Task input »
*** Block opens ***

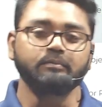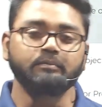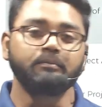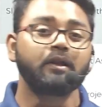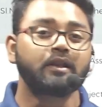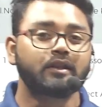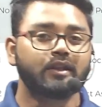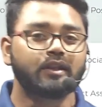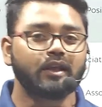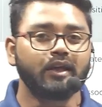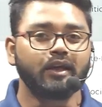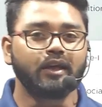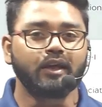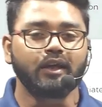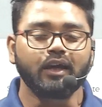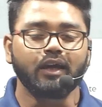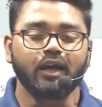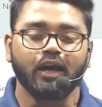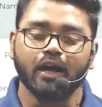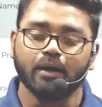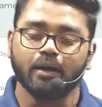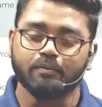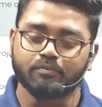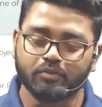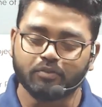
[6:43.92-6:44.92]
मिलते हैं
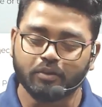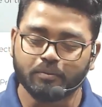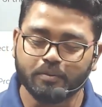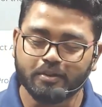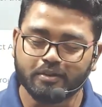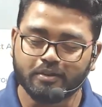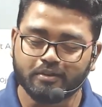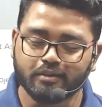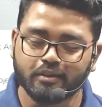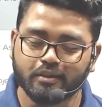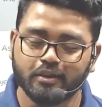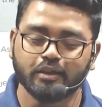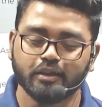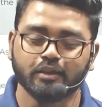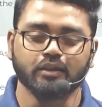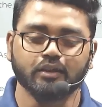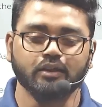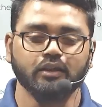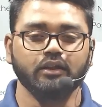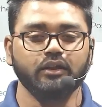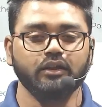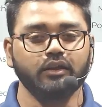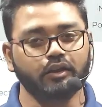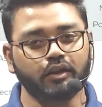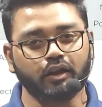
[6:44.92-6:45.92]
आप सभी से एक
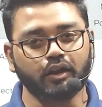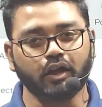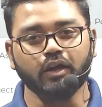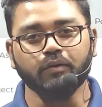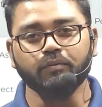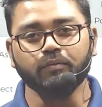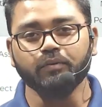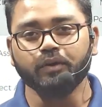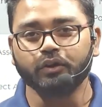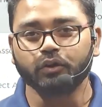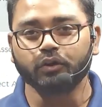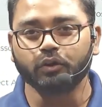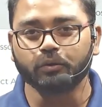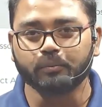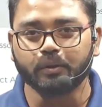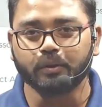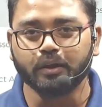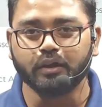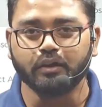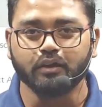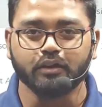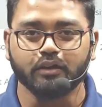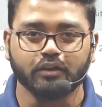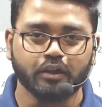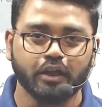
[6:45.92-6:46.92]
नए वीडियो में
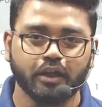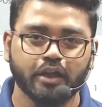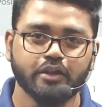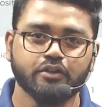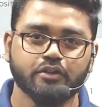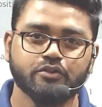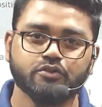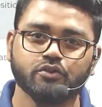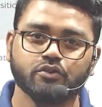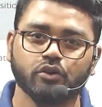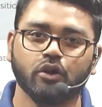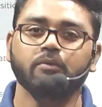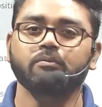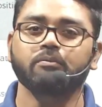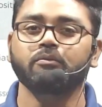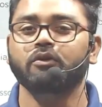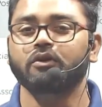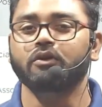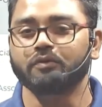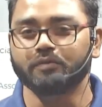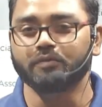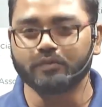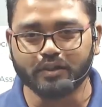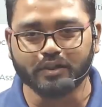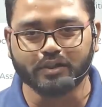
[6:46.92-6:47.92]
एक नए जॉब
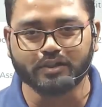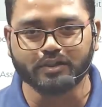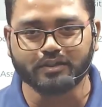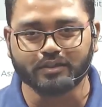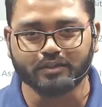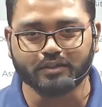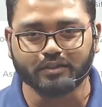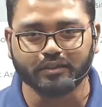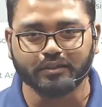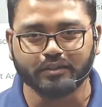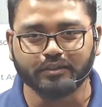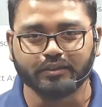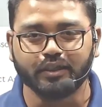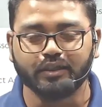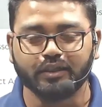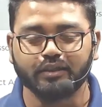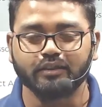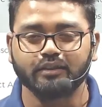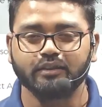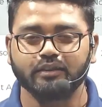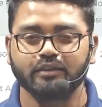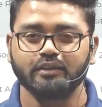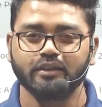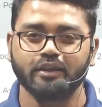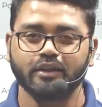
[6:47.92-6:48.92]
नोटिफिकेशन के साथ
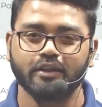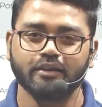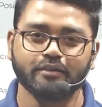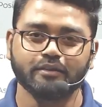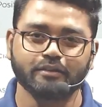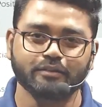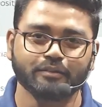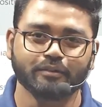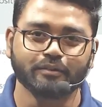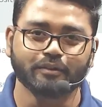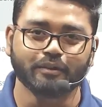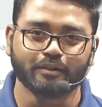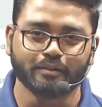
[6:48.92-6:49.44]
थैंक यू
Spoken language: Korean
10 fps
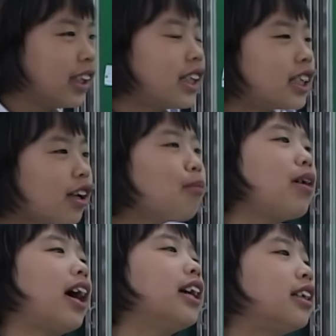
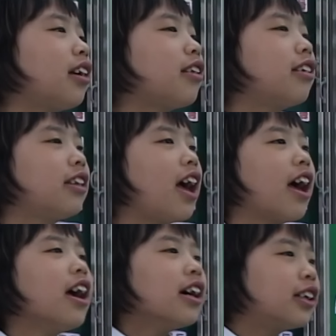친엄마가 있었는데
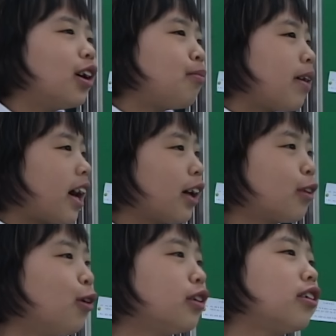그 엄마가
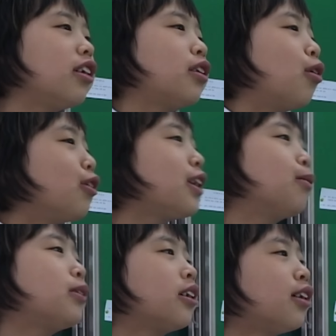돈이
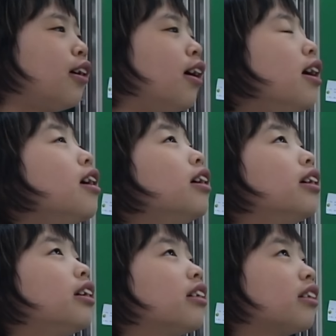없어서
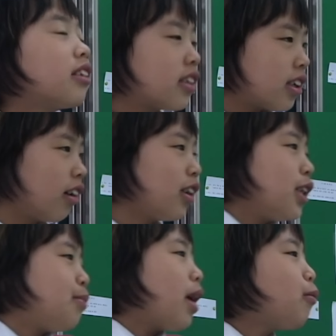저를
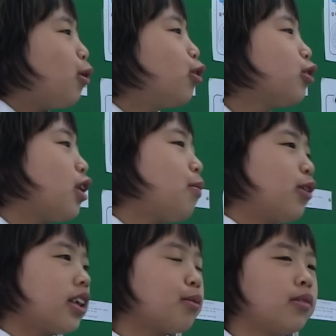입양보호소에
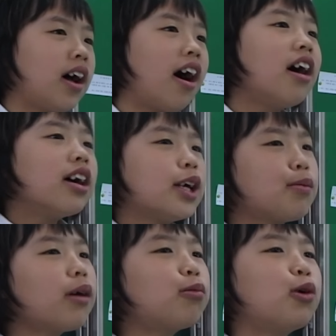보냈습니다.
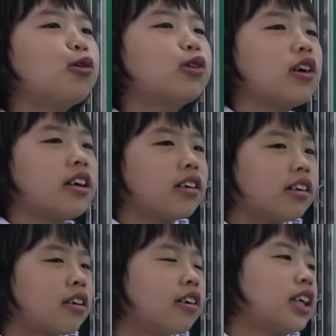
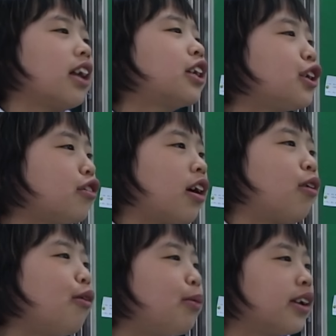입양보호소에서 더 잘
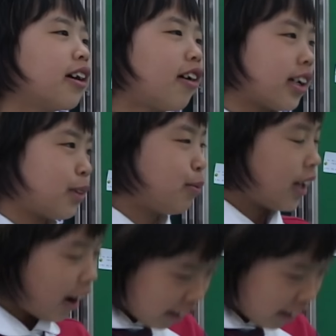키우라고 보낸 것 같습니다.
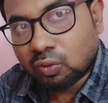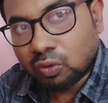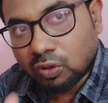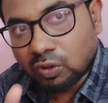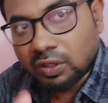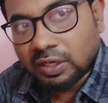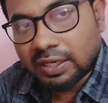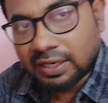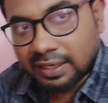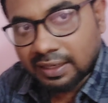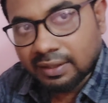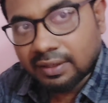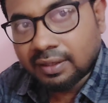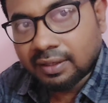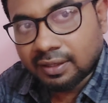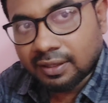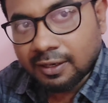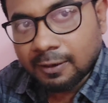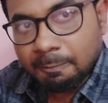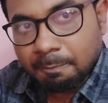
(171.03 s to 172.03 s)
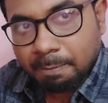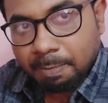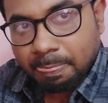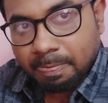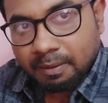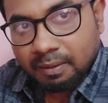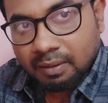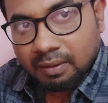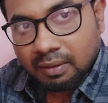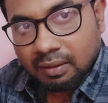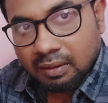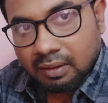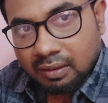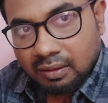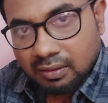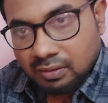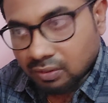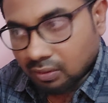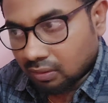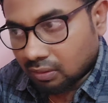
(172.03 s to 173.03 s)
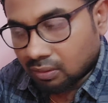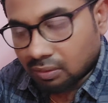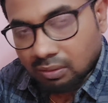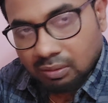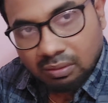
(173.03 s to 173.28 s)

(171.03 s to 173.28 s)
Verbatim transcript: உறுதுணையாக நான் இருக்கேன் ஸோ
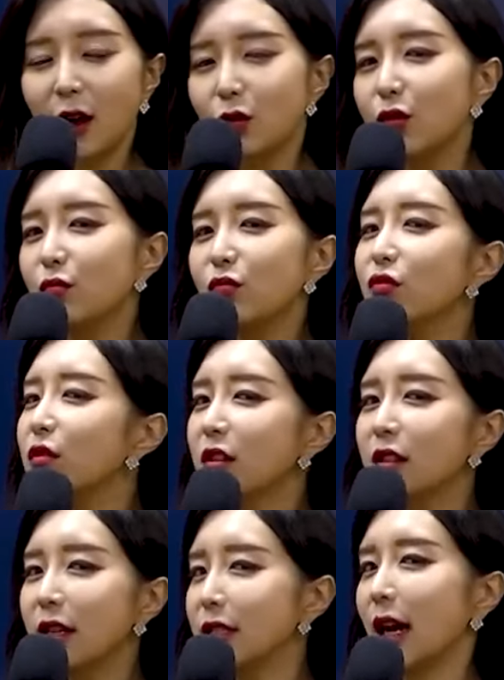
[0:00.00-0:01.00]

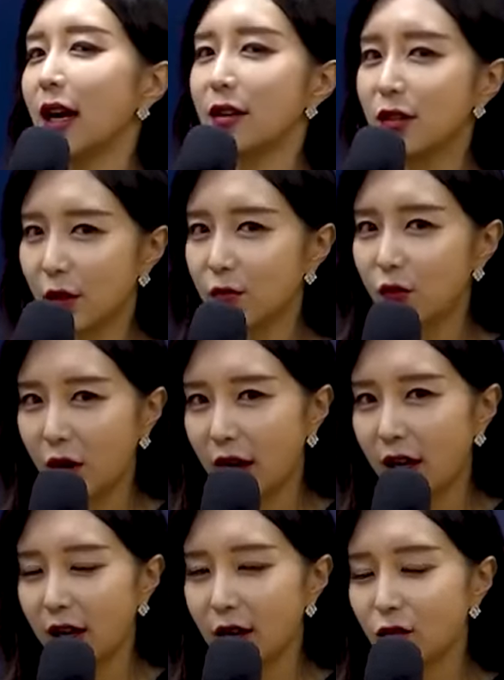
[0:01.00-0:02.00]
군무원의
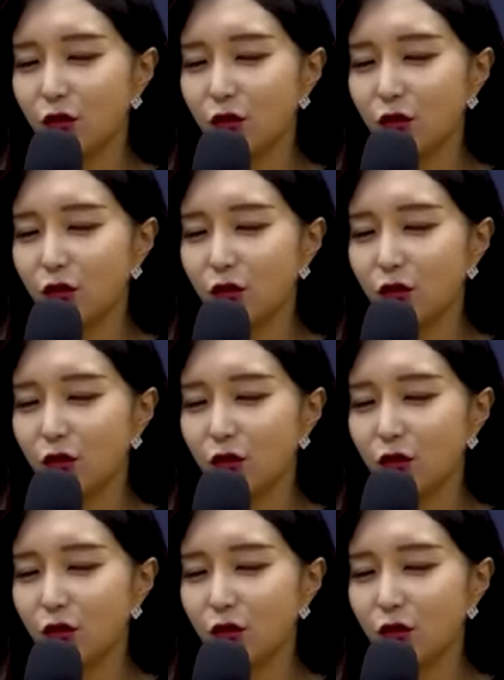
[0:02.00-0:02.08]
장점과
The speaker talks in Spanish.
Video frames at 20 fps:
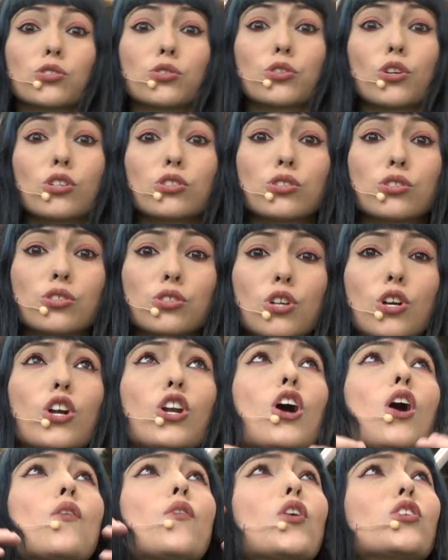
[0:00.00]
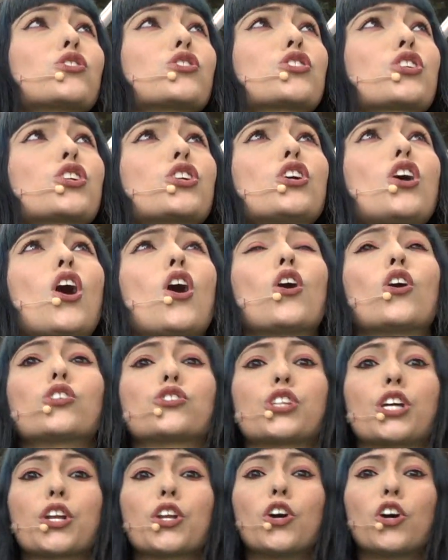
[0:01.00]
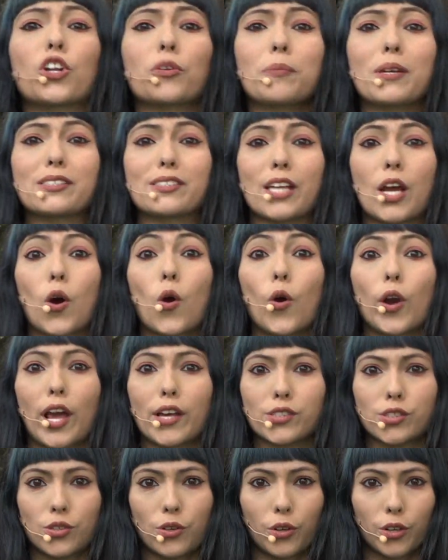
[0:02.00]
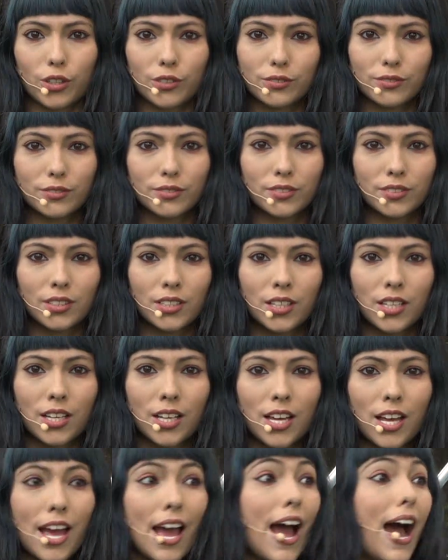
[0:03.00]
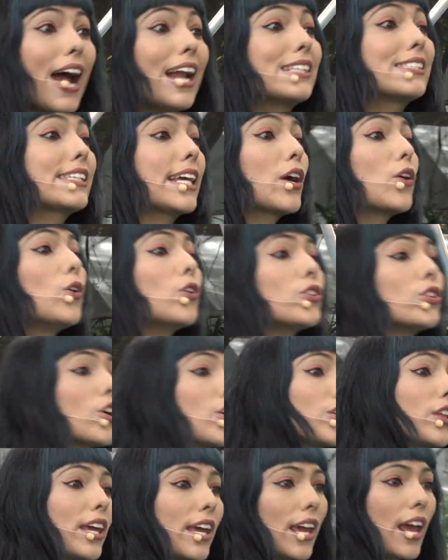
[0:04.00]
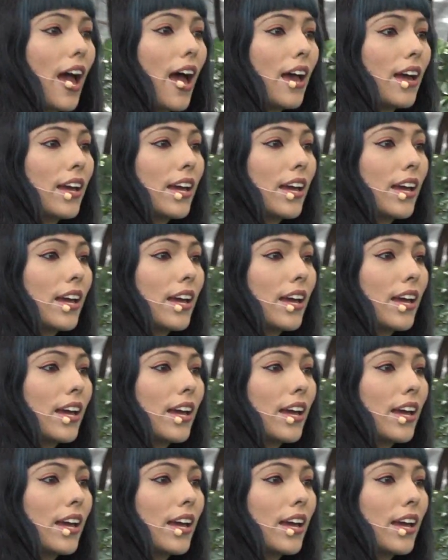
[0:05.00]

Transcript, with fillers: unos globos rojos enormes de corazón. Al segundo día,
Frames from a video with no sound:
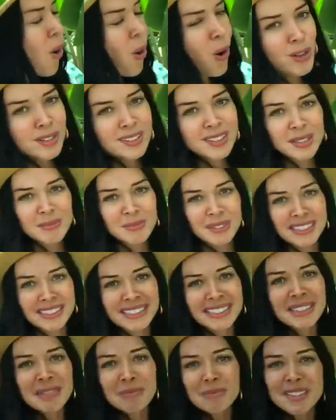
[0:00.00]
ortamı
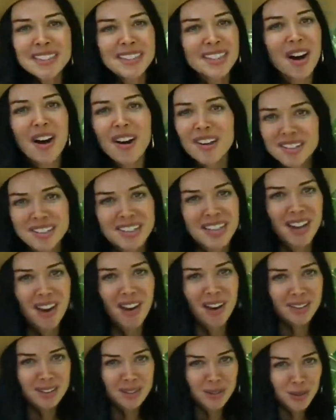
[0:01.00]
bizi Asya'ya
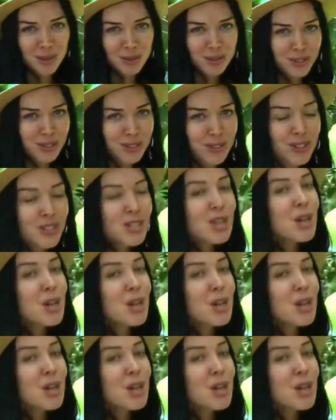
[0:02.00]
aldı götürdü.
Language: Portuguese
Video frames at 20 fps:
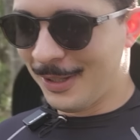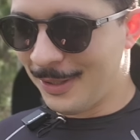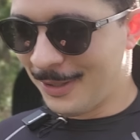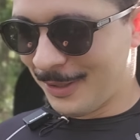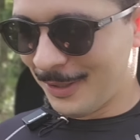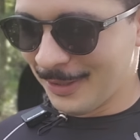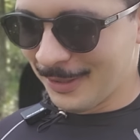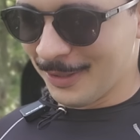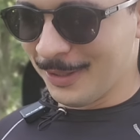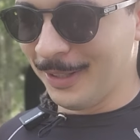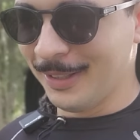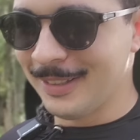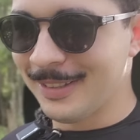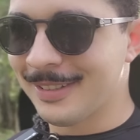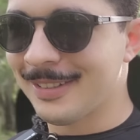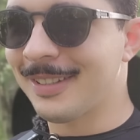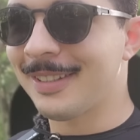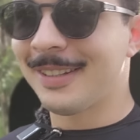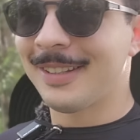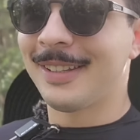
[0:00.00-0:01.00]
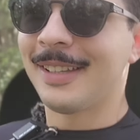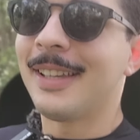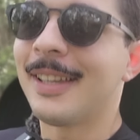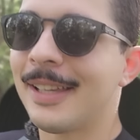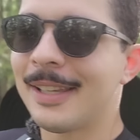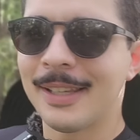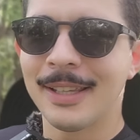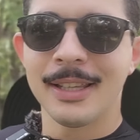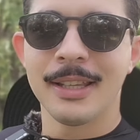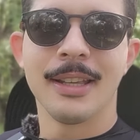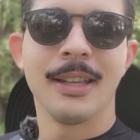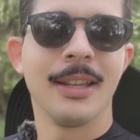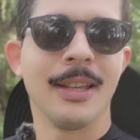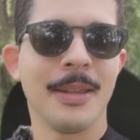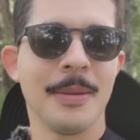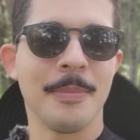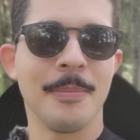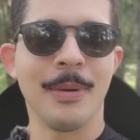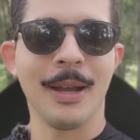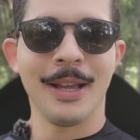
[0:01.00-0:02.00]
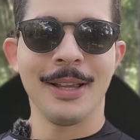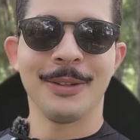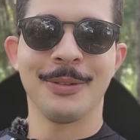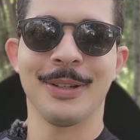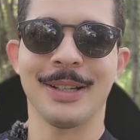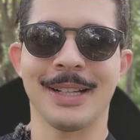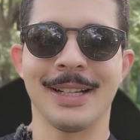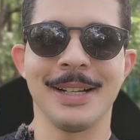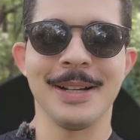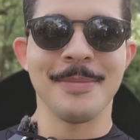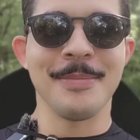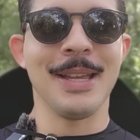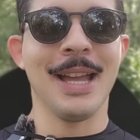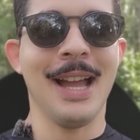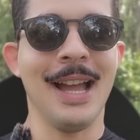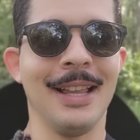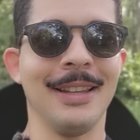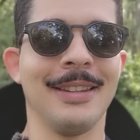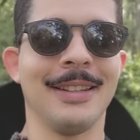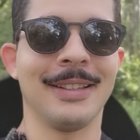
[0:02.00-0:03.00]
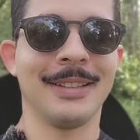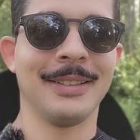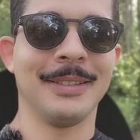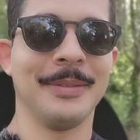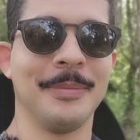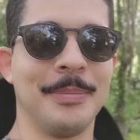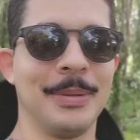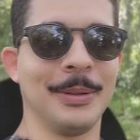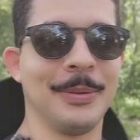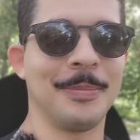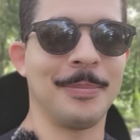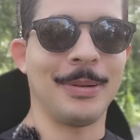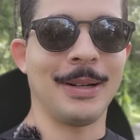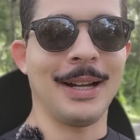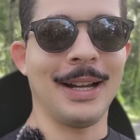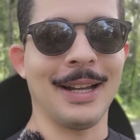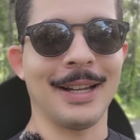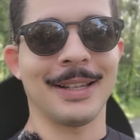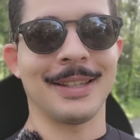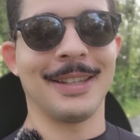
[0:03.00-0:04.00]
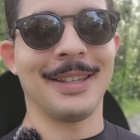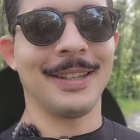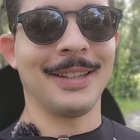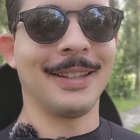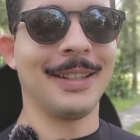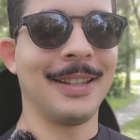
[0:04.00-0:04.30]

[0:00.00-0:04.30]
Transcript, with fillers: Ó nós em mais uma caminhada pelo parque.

*** Block closes ***

Work request »
Find the number of lines in the entries above that hold the string "with", and write only that number.

Reply to the task »
3